Stored data
━━━━━━━━━━

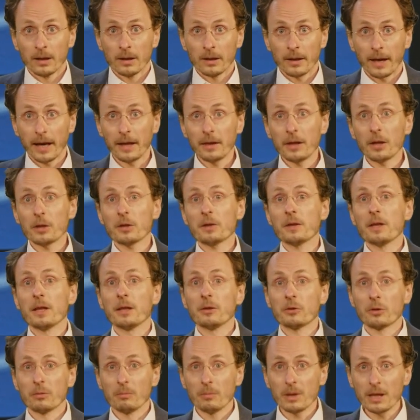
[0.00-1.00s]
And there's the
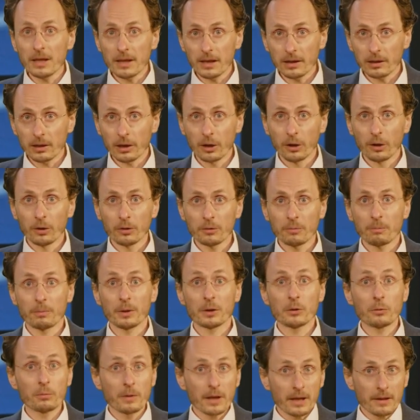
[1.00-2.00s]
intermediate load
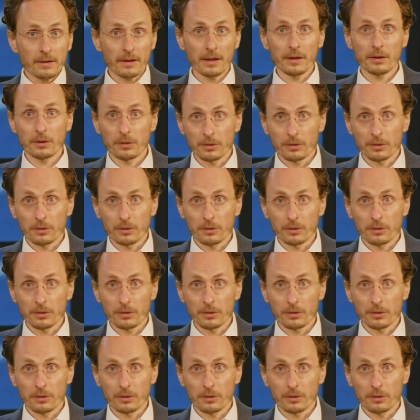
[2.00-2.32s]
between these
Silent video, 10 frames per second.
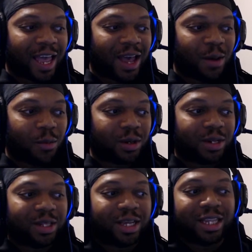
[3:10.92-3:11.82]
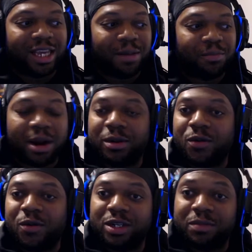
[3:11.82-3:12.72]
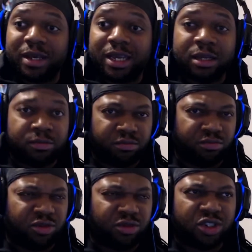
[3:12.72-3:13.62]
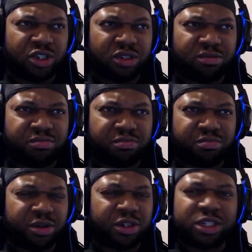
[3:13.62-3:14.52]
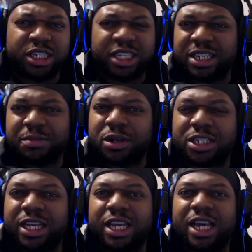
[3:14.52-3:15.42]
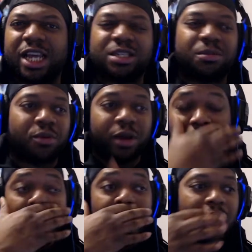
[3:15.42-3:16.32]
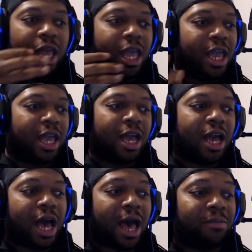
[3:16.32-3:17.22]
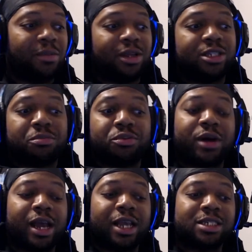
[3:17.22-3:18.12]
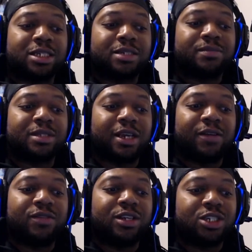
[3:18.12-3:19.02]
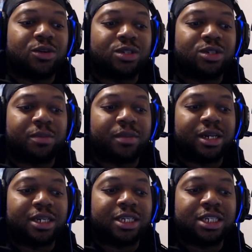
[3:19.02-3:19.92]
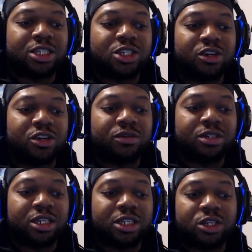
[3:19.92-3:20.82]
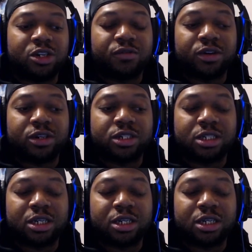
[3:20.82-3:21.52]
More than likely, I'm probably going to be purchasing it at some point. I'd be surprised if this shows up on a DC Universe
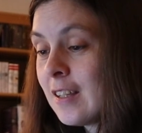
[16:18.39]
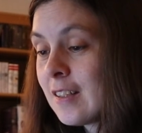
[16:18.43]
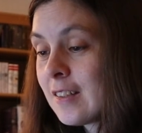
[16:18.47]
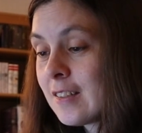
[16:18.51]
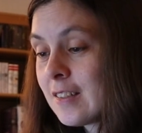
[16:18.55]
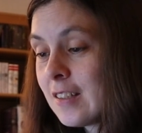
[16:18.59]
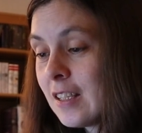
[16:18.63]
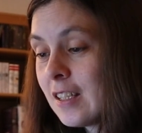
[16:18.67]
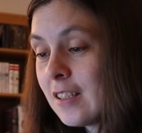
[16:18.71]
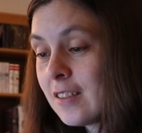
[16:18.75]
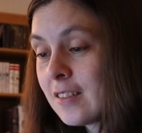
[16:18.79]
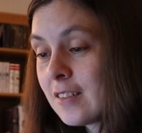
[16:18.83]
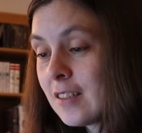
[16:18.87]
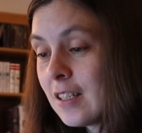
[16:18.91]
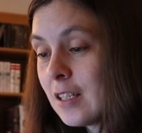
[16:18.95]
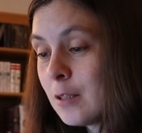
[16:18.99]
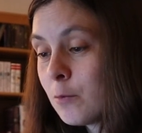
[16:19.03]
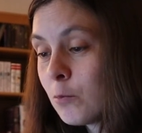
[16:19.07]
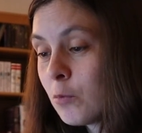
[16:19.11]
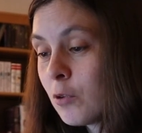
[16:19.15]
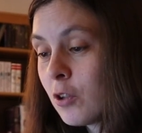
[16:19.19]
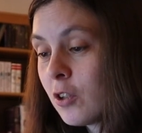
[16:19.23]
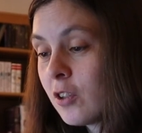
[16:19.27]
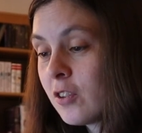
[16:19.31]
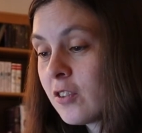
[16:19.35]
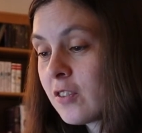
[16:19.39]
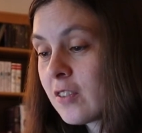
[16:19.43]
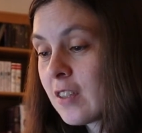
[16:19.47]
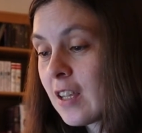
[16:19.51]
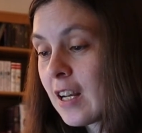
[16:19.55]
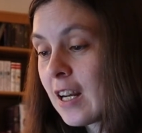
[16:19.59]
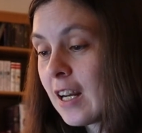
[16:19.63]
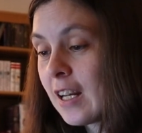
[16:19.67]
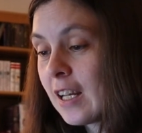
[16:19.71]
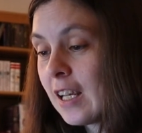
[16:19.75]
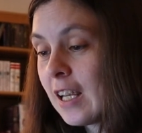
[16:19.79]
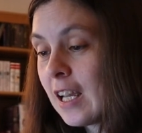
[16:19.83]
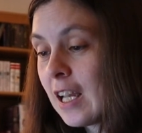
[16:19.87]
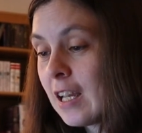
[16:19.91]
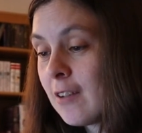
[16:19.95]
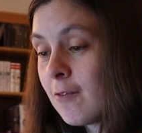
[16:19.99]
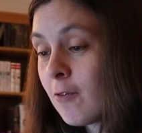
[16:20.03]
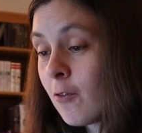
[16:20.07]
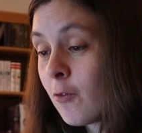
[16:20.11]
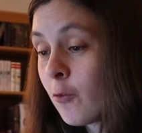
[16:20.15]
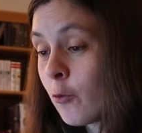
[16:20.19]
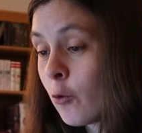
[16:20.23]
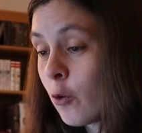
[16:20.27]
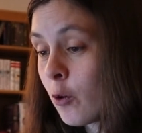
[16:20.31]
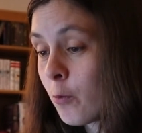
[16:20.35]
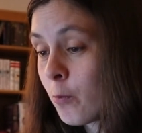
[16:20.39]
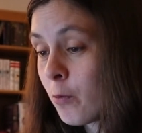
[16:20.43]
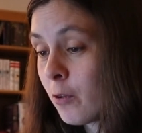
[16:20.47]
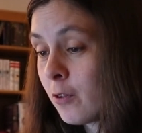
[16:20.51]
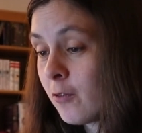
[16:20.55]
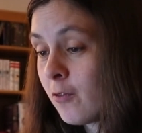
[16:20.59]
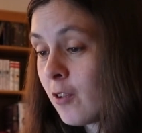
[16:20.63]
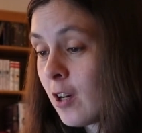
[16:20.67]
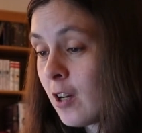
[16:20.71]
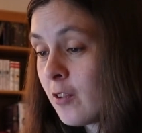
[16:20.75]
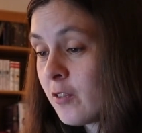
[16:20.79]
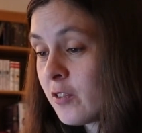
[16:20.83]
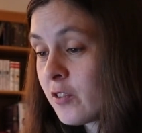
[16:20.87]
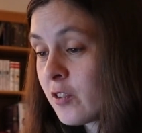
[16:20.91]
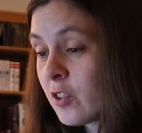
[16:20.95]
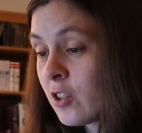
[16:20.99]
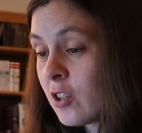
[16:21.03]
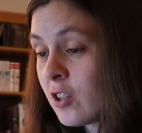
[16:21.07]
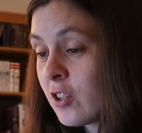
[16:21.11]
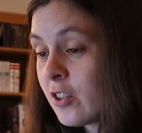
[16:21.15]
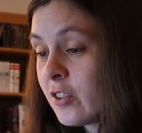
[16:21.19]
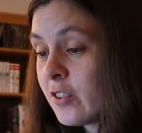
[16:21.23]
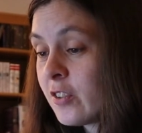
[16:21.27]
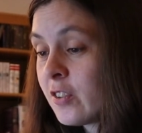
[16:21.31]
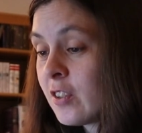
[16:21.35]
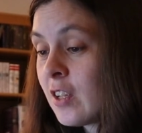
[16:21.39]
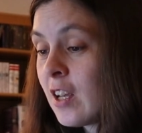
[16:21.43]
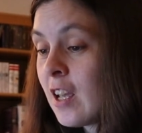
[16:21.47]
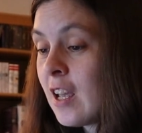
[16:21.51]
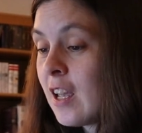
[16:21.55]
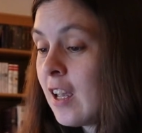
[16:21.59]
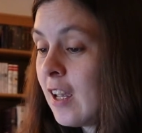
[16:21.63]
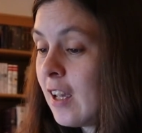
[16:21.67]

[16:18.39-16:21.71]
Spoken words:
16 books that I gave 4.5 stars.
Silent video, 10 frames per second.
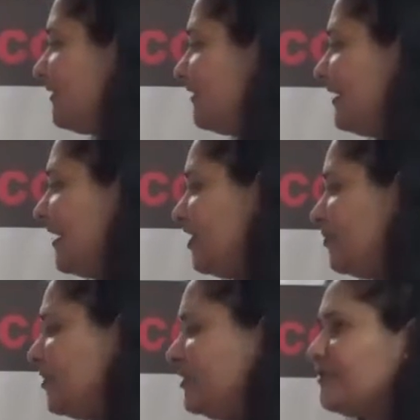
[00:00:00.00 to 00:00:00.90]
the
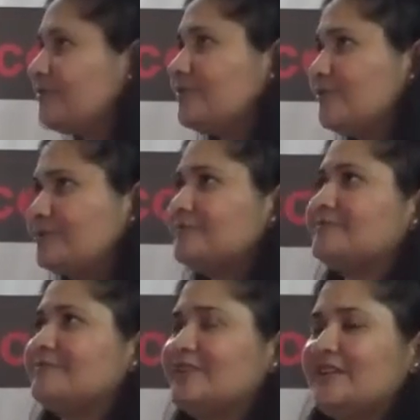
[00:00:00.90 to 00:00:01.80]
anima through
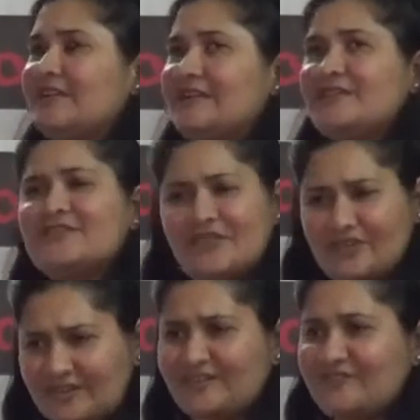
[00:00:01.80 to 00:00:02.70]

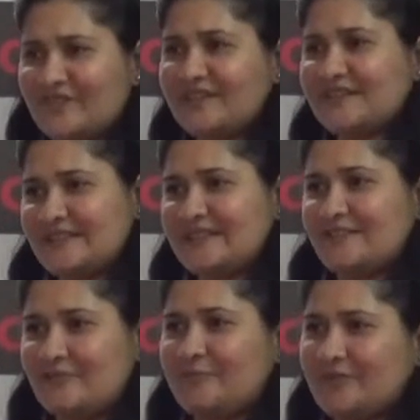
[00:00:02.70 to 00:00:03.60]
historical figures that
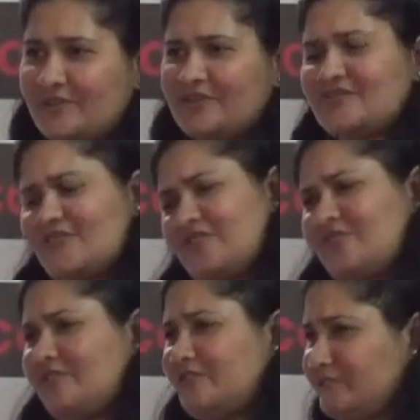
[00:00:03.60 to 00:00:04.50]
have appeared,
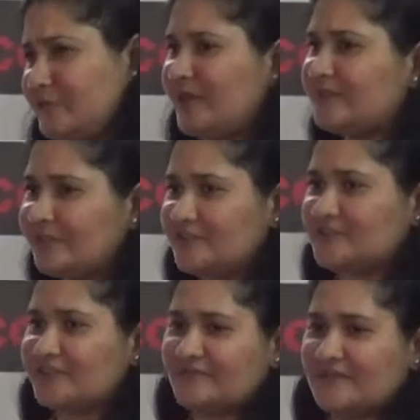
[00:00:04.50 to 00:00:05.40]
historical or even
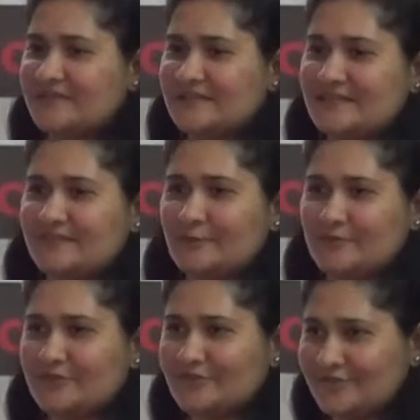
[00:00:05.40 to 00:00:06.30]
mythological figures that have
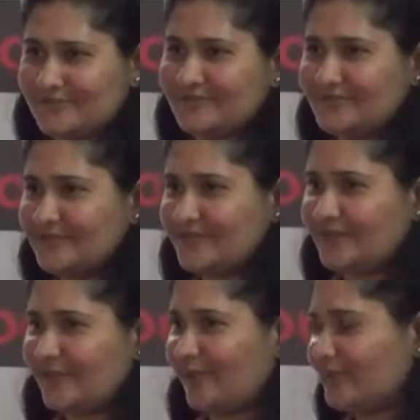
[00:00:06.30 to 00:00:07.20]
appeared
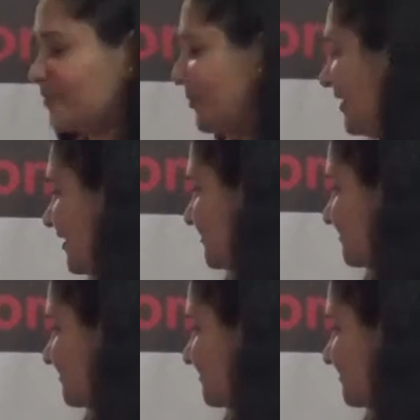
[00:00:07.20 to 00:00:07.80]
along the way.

━━━━━━━━━━

▶ [Exercise aim] All records above need to be returned exactly. Omit the pictures.

▶ [Solution for this exercise]
[0.00-1.00s]
And there's the
[1.00-2.00s]
intermediate load
[2.00-2.32s]
between these
Silent video, 10 frames per second.
[3:10.92-3:11.82]
[3:11.82-3:12.72]
[3:12.72-3:13.62]
[3:13.62-3:14.52]
[3:14.52-3:15.42]
[3:15.42-3:16.32]
[3:16.32-3:17.22]
[3:17.22-3:18.12]
[3:18.12-3:19.02]
[3:19.02-3:19.92]
[3:19.92-3:20.82]
[3:20.82-3:21.52]
More than likely, I'm probably going to be purchasing it at some point. I'd be surprised if this shows up on a DC Universe
[16:18.39]
[16:18.43]
[16:18.47]
[16:18.51]
[16:18.55]
[16:18.59]
[16:18.63]
[16:18.67]
[16:18.71]
[16:18.75]
[16:18.79]
[16:18.83]
[16:18.87]
[16:18.91]
[16:18.95]
[16:18.99]
[16:19.03]
[16:19.07]
[16:19.11]
[16:19.15]
[16:19.19]
[16:19.23]
[16:19.27]
[16:19.31]
[16:19.35]
[16:19.39]
[16:19.43]
[16:19.47]
[16:19.51]
[16:19.55]
[16:19.59]
[16:19.63]
[16:19.67]
[16:19.71]
[16:19.75]
[16:19.79]
[16:19.83]
[16:19.87]
[16:19.91]
[16:19.95]
[16:19.99]
[16:20.03]
[16:20.07]
[16:20.11]
[16:20.15]
[16:20.19]
[16:20.23]
[16:20.27]
[16:20.31]
[16:20.35]
[16:20.39]
[16:20.43]
[16:20.47]
[16:20.51]
[16:20.55]
[16:20.59]
[16:20.63]
[16:20.67]
[16:20.71]
[16:20.75]
[16:20.79]
[16:20.83]
[16:20.87]
[16:20.91]
[16:20.95]
[16:20.99]
[16:21.03]
[16:21.07]
[16:21.11]
[16:21.15]
[16:21.19]
[16:21.23]
[16:21.27]
[16:21.31]
[16:21.35]
[16:21.39]
[16:21.43]
[16:21.47]
[16:21.51]
[16:21.55]
[16:21.59]
[16:21.63]
[16:21.67]

[16:18.39-16:21.71]
Spoken words:
16 books that I gave 4.5 stars.
Silent video, 10 frames per second.
[00:00:00.00 to 00:00:00.90]
the
[00:00:00.90 to 00:00:01.80]
anima through
[00:00:01.80 to 00:00:02.70]

[00:00:02.70 to 00:00:03.60]
historical figures that
[00:00:03.60 to 00:00:04.50]
have appeared,
[00:00:04.50 to 00:00:05.40]
historical or even
[00:00:05.40 to 00:00:06.30]
mythological figures that have
[00:00:06.30 to 00:00:07.20]
appeared
[00:00:07.20 to 00:00:07.80]
along the way.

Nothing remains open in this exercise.